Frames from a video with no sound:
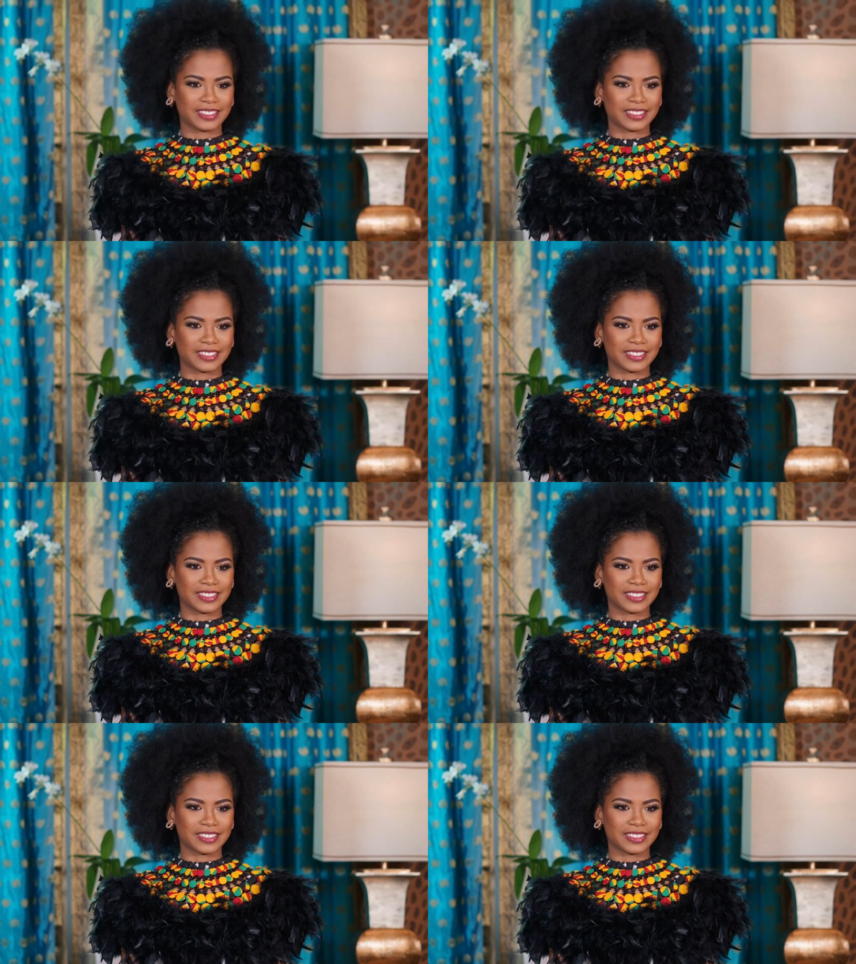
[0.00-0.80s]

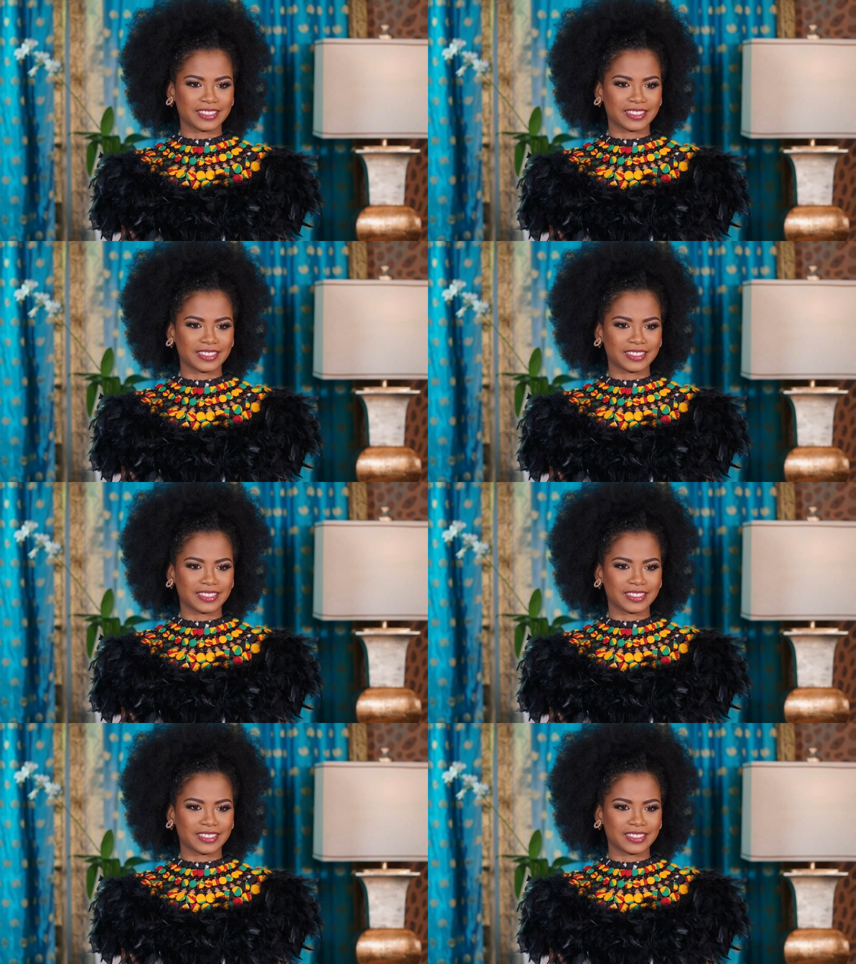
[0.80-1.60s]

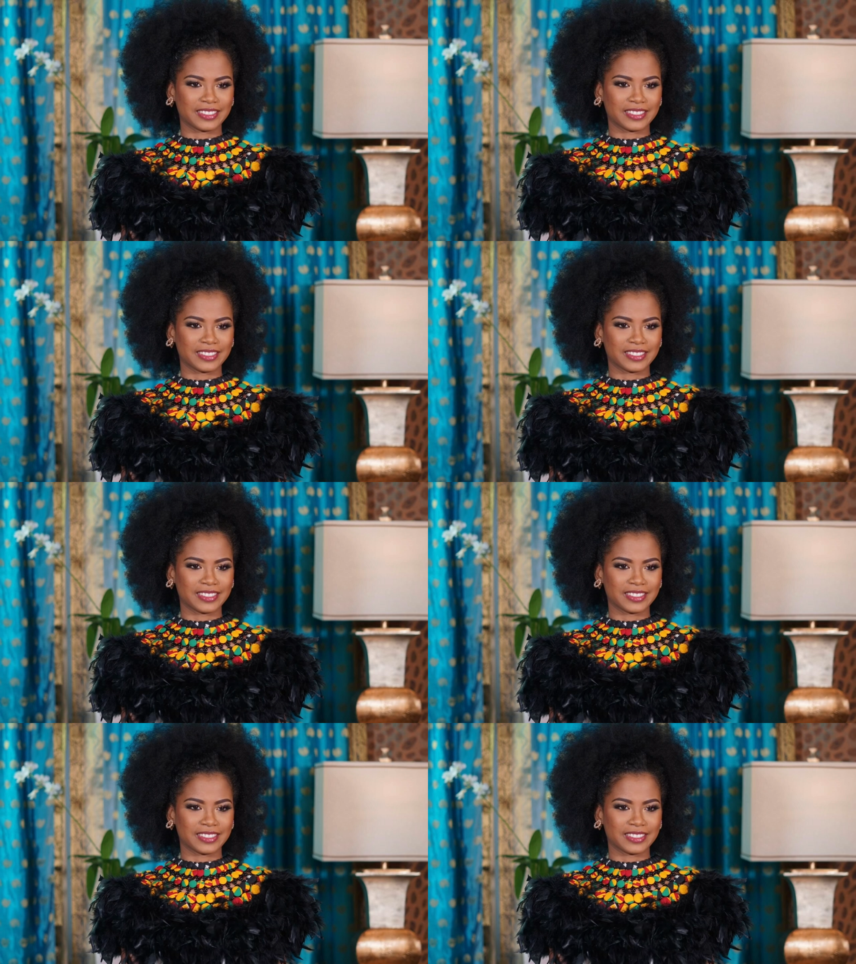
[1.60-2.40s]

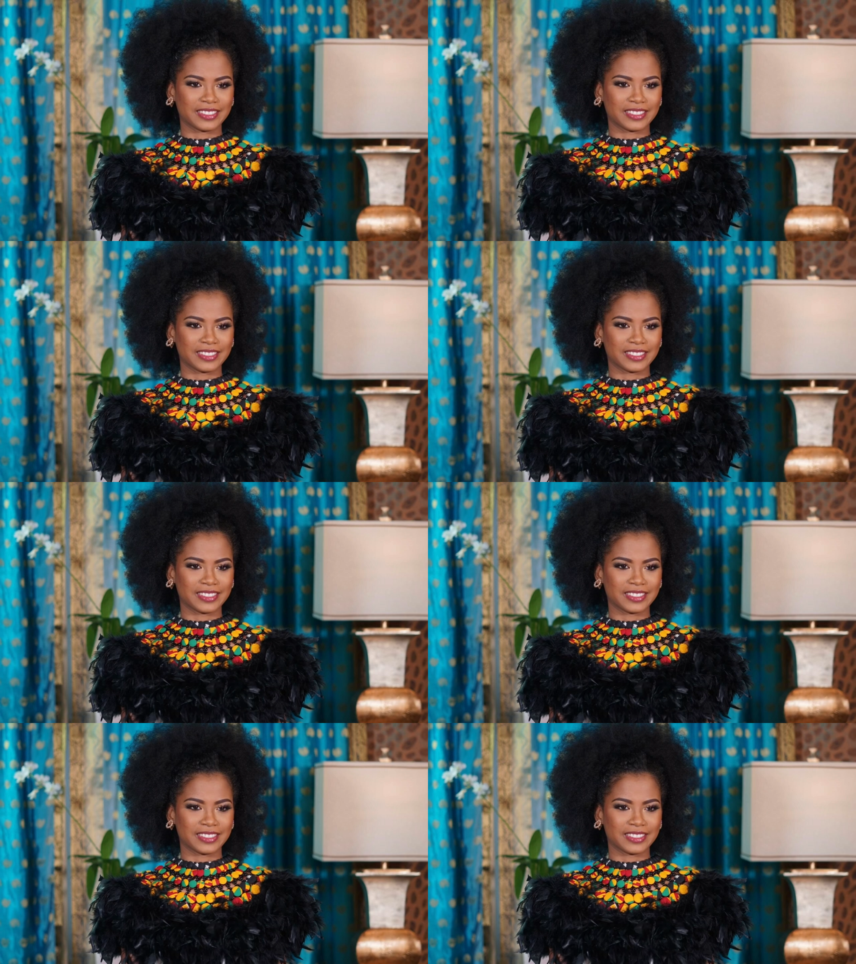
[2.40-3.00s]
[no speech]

--- --- ---

Goal of the exercise = Pictures are to be left out, while the records are copied word for word.

Answer below =
Frames from a video with no sound:
[0.00-0.80s]

[0.80-1.60s]

[1.60-2.40s]

[2.40-3.00s]
[no speech]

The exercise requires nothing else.